Следом шли детективы-обложки, изданные в мягком переплете. Цена 50–70 рублей считалась терпимой.

Затем — мемуары. Их покупали не так охотно, как детективы, но покупали. Страна старела и поэтому тешила себя славным героическим прошлым.

Лидером продаж считался «Код да Винчи» Дэна Брауна. Бум на «Гарри Поттера» заметно спал.

Книга медленно, но верно переходила из рук издателей в глобальную сеть интернета. Все чаще и чаще в вагонах метро можно было заметить людей, считывающих текст с дисплеев своих маленьких карманных компьютеров размером с ладонь.

Неумолимая статистика утверждала: 50 % населения вообще не покупает книг и 1/3 их не читает.

На то, что книга имела все шансы стать неосязаемым виртуальным явлением, Леониду Прокопичу Безрученко было глубоко наплевать. Его интересовали только деньги. Деньги и судьба писателя Грузинчика. А, главное, его, Грузинчика, детективы о сыщике Придурине.
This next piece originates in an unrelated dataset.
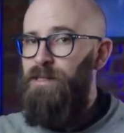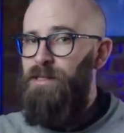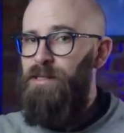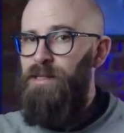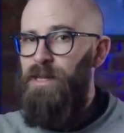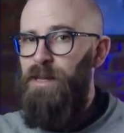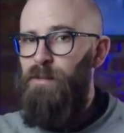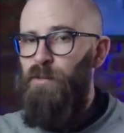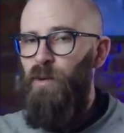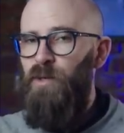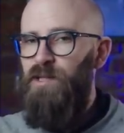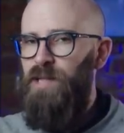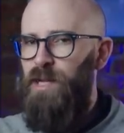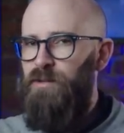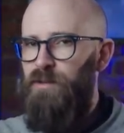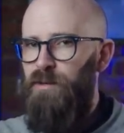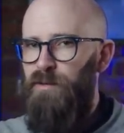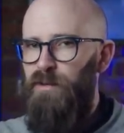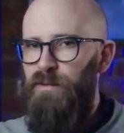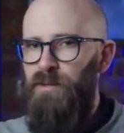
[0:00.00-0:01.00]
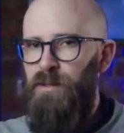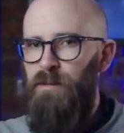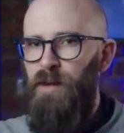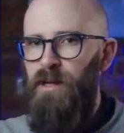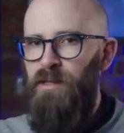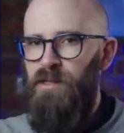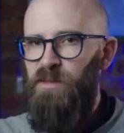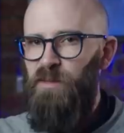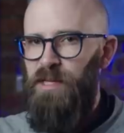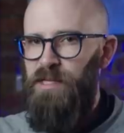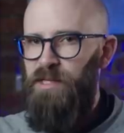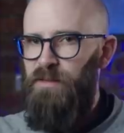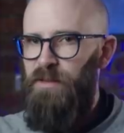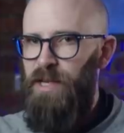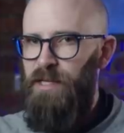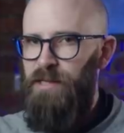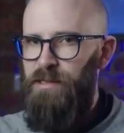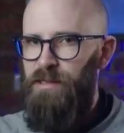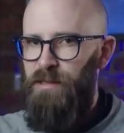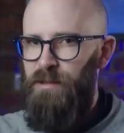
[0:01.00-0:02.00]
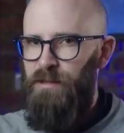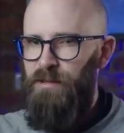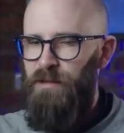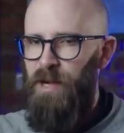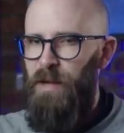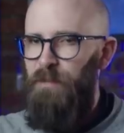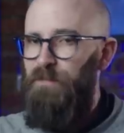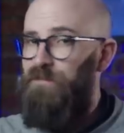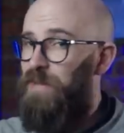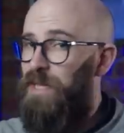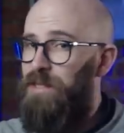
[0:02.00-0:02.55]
a seaport 150 miles west of Alexandria.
По этим книжкам уже успели отснять телесериал и собирались запустить еще один грандиозный проект. От этого всего «Палимпсесту» причиталась немалая прибыль.

Даже членовредительство оказалось на руку: спрос на книги Грузинчика взлетел до небес. Получилось что-то вроде очень удачной рекламной кампании.

Но Леонида Прокопича при таком радужном раскладе продолжал мучить один вопрос: сможет ли Грузинчик писать и дальше? Рука — дело не шуточное! Понятно, что при современных технологиях для писателя отсутствие послушной правой руки — не проблема. Есть секретарши, есть компьютеры, есть диктофоны. Но Грузинчик упрямо продолжал писать исключительно перьевой ручкой. Причем, об этой ручке ходили всяческие там легенды. Поговаривали, что это был некий антикварный «Montblanc», который подарил писателю еще в студенческие годы какой-то полусумасшедший профессор, а ему, профессору, в свою очередь, отдал это стило немецкий солдат еще во время войны. Отдал с какой-то особой чуть ли не магической целью и с соответствующим заклинанием.

Вдруг заклинит? Вдруг произойдет какой-нибудь сбой в сознании — и тогда все: курица перестанет нести золотые яйца! Абгемахт! Что называется. Мало ли что на подсознанке у этого Грузинчика со старым «Montblanc»-ом завязано? А вдруг руку назад пришьют неудачно? Вдруг Грузинчик свой «Montblanc» больше правой назад пришитой рукой взять не сможет? Главное, почерк, прежний почерк уж точно не восстановить. А почерк — это как идентификация личности. Об этом Леонид Прокопич специально у психологов консультировался.

Конечно, можно прибегнуть к услугам литературных негров. Пусть себе пишут вместо настоящего автора. Но слишком уж самобытен оказался этот Грузинчик. Просто так под него не подделаться. В этой самобытности вся сила. Она-то и приносит успех. Стелла это сразу почувствовала, а в интуиции секретарше никак не откажешь. Самобытность Грузинчика сравнима лишь с букетом очень дорогого вина, бутылка которого может стоить неимоверных бабок. Здесь все очень зыбко. Нарушь этот баланс — все рухнет. Так или приблизительно так любила рассуждать Стелла по поводу этого самого Грузинчика. И Леониду Прокопичу оставалось только соглашаться со всем этим бредом. А куда денешься — бабки, с ними не поспоришь. Самобытность, значит самобытность — и все — якшис, что называется.